# Exercise goal:
The lines from the one containing "(5.00 s to 6.00 s)" through the last one in the data: please copy those exactly, and only those, without the pictures.

--- --- ---

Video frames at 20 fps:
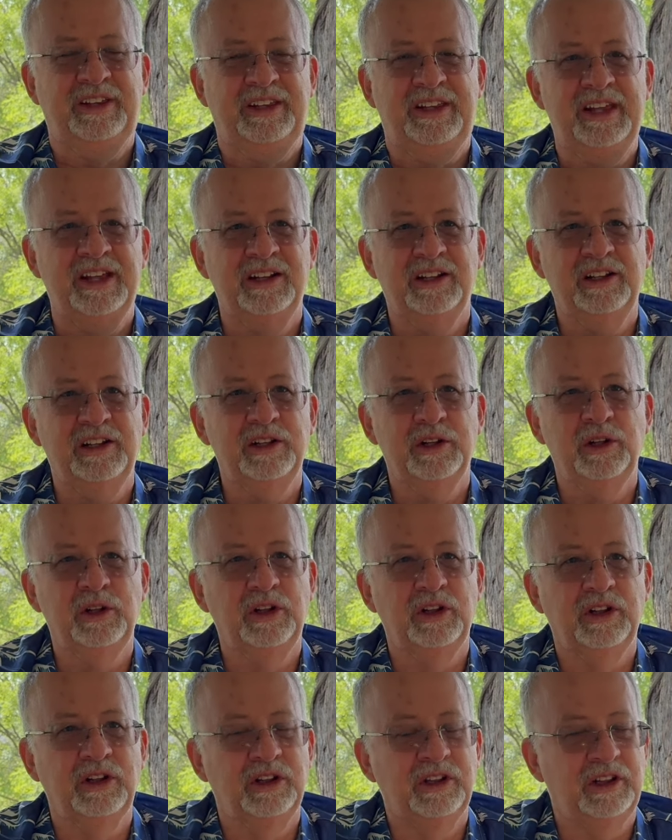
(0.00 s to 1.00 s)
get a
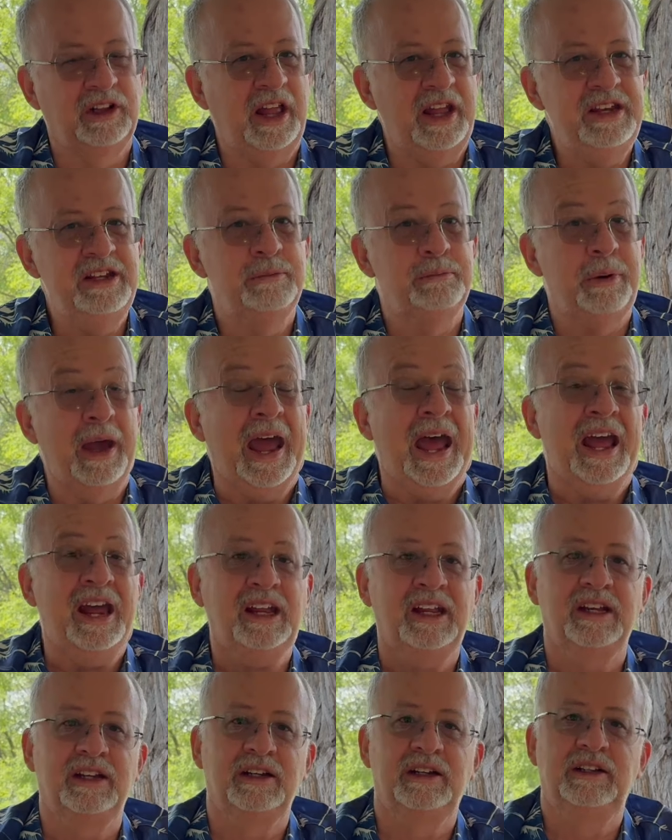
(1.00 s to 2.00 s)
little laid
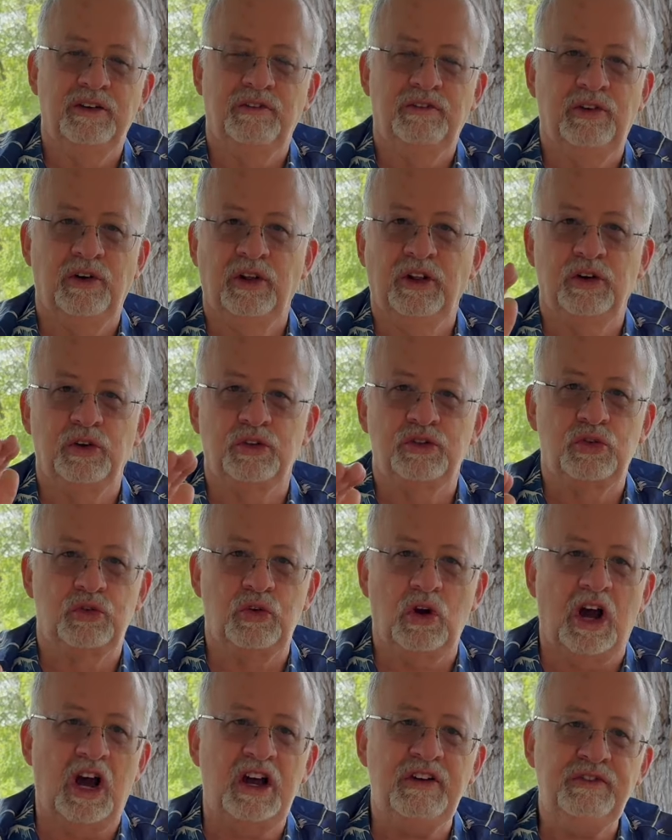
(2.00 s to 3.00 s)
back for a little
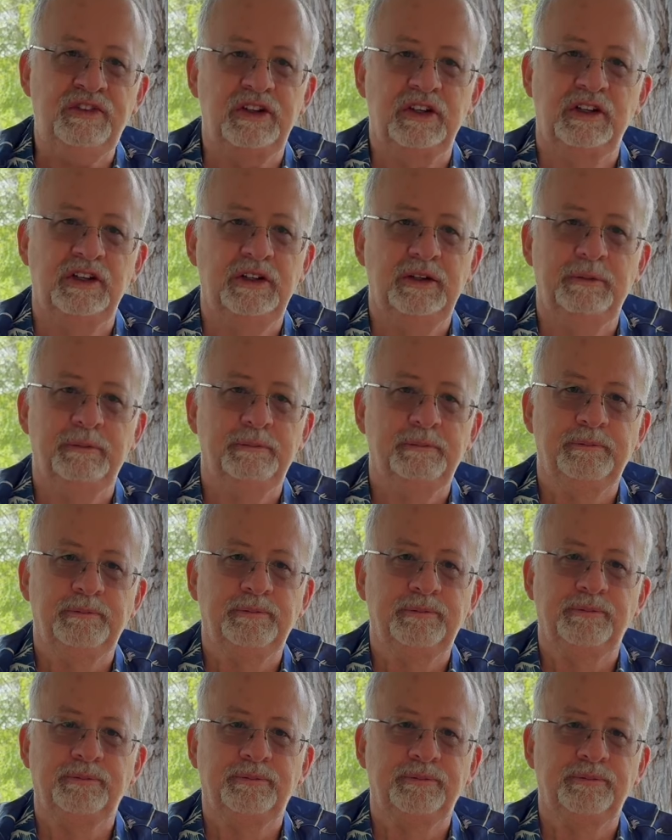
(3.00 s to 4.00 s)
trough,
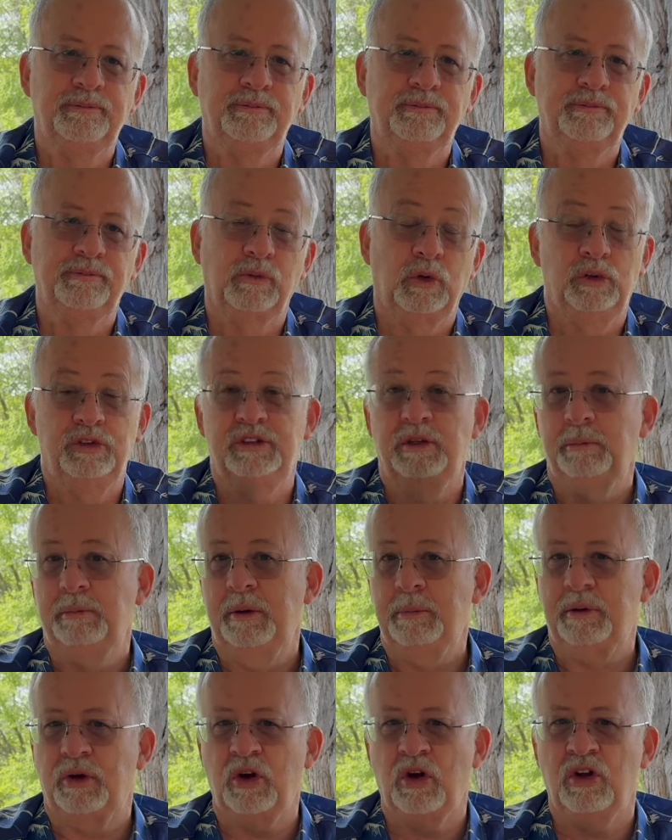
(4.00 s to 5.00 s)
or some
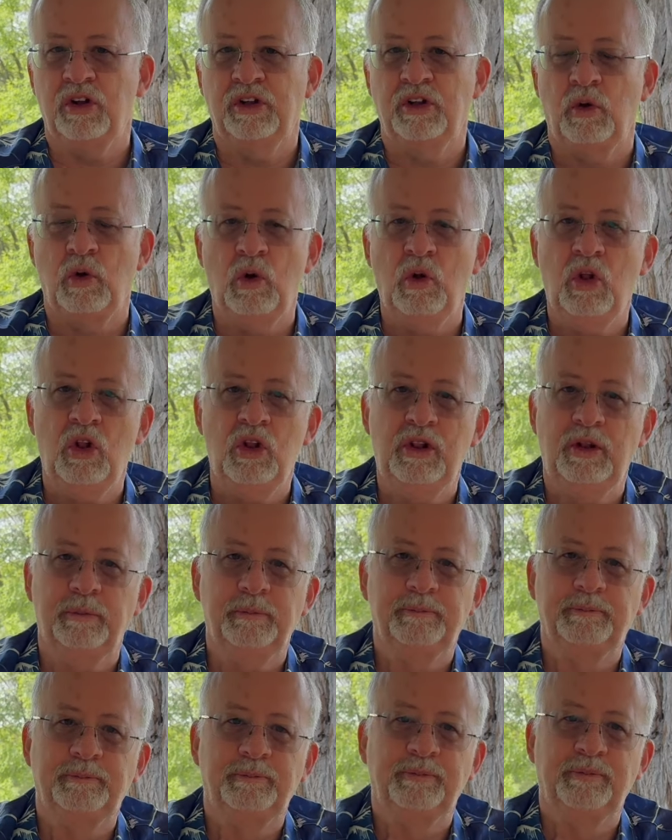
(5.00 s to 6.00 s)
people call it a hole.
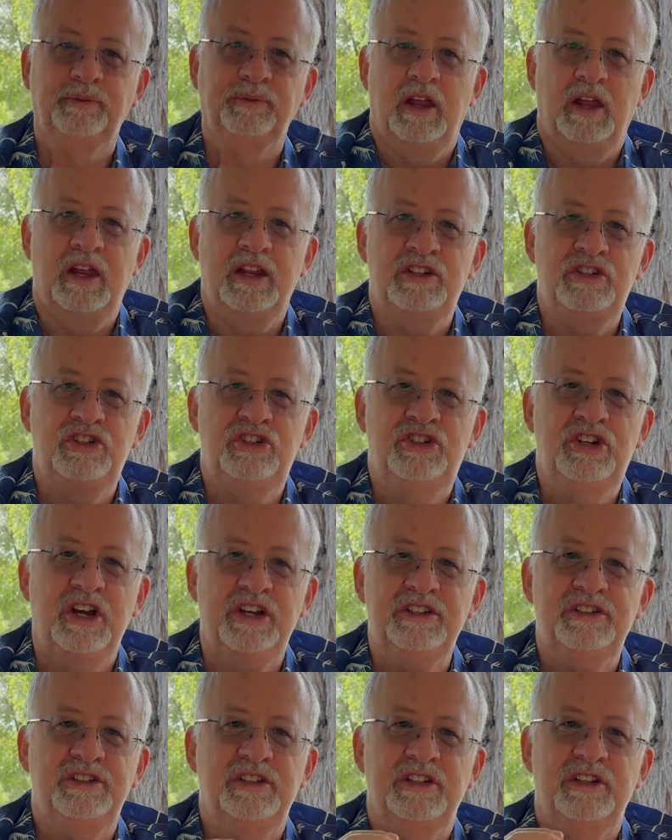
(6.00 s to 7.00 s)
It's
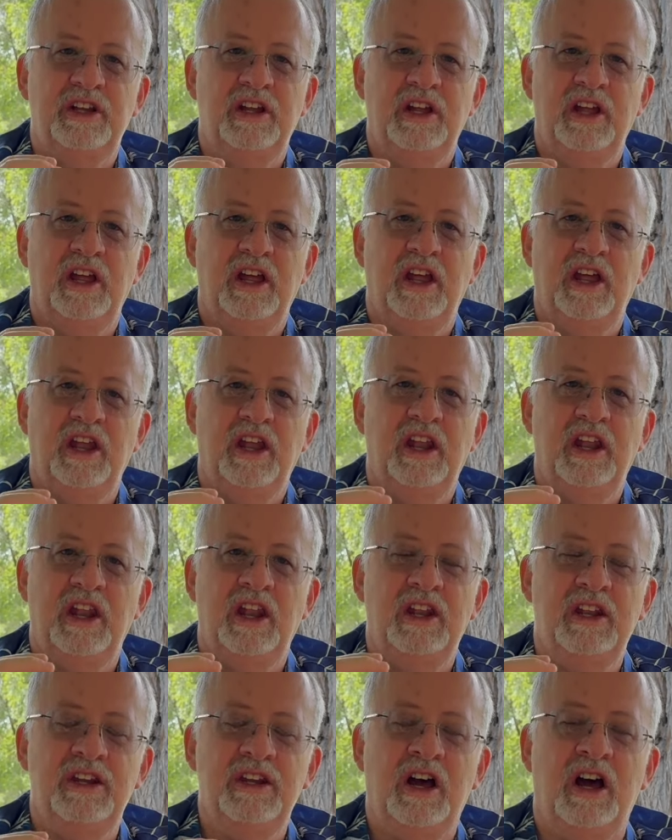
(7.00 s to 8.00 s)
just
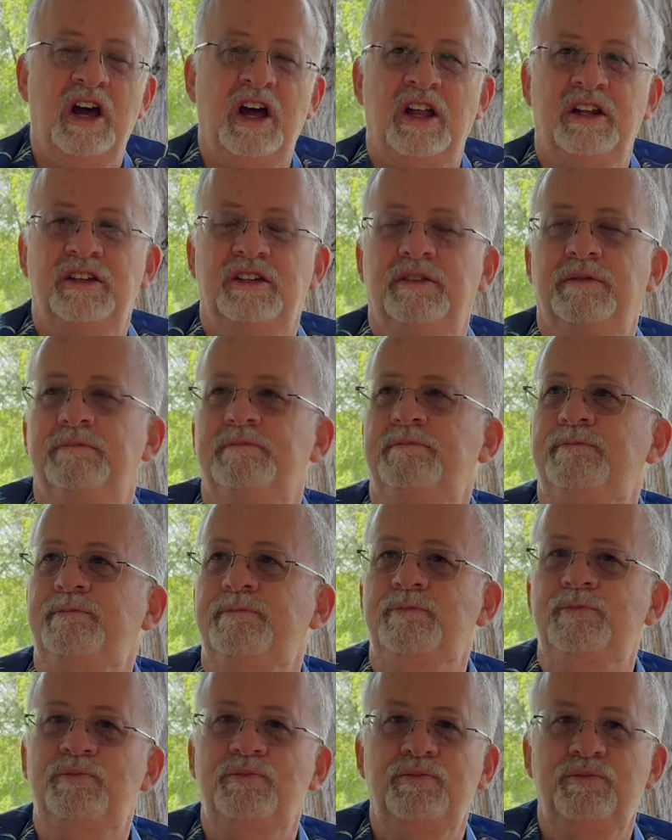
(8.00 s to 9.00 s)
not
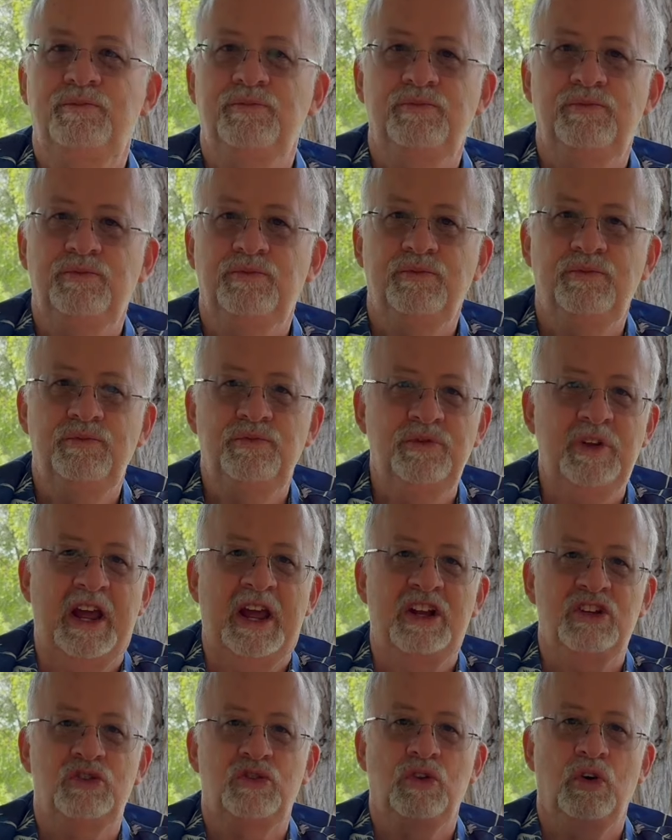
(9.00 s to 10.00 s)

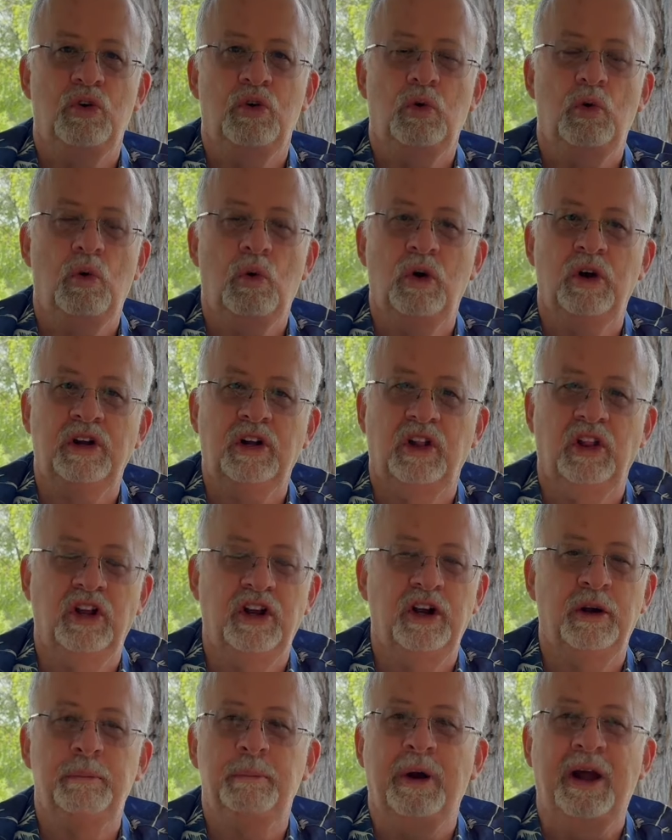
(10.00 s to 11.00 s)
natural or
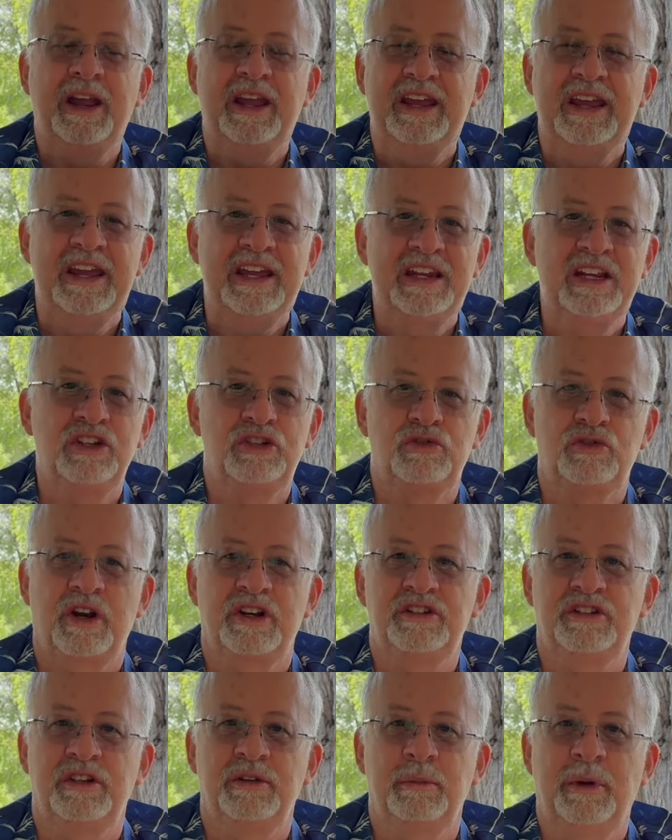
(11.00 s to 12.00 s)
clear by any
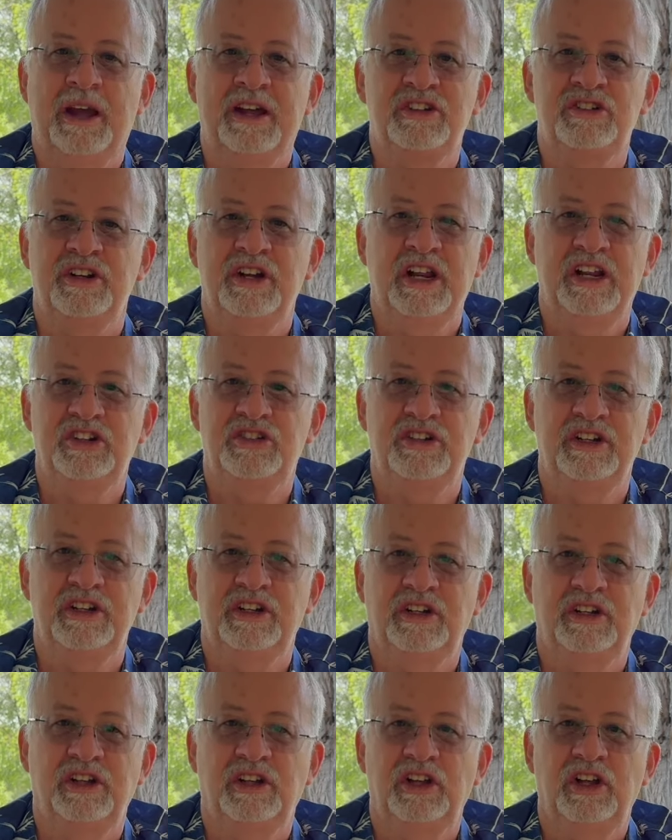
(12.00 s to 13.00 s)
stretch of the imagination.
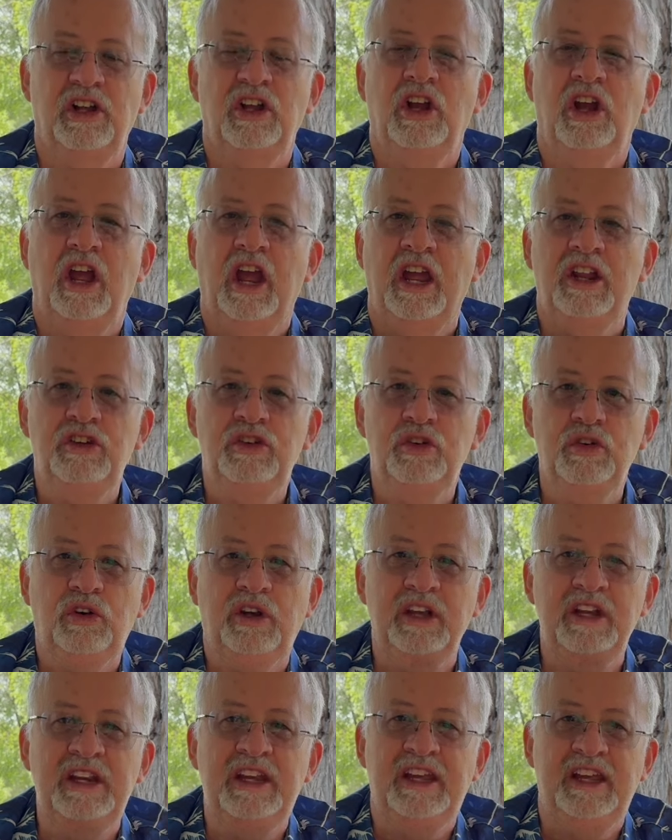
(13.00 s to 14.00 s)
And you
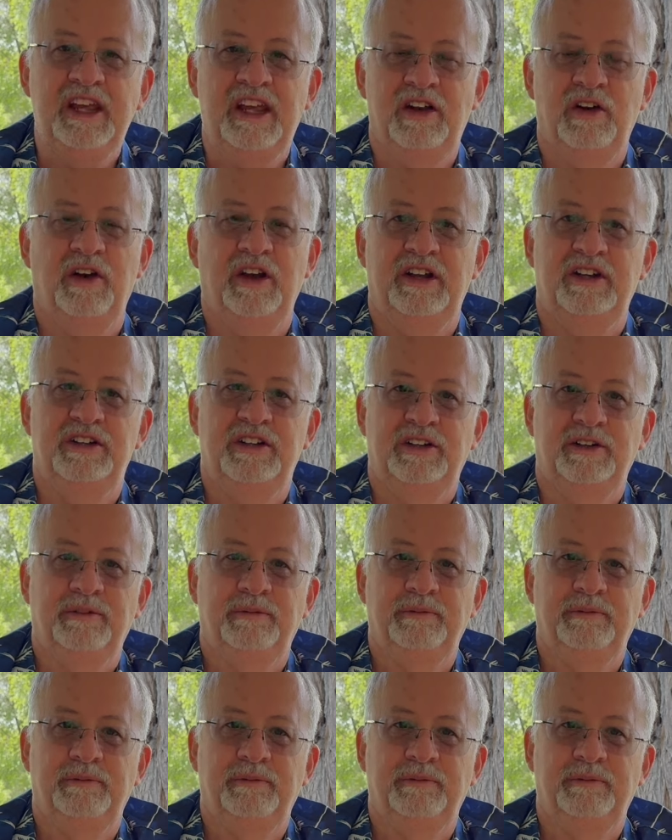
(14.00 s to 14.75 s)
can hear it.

--- --- ---

# Exercise result:
(5.00 s to 6.00 s)
people call it a hole.
(6.00 s to 7.00 s)
It's
(7.00 s to 8.00 s)
just
(8.00 s to 9.00 s)
not
(9.00 s to 10.00 s)

(10.00 s to 11.00 s)
natural or
(11.00 s to 12.00 s)
clear by any
(12.00 s to 13.00 s)
stretch of the imagination.
(13.00 s to 14.00 s)
And you
(14.00 s to 14.75 s)
can hear it.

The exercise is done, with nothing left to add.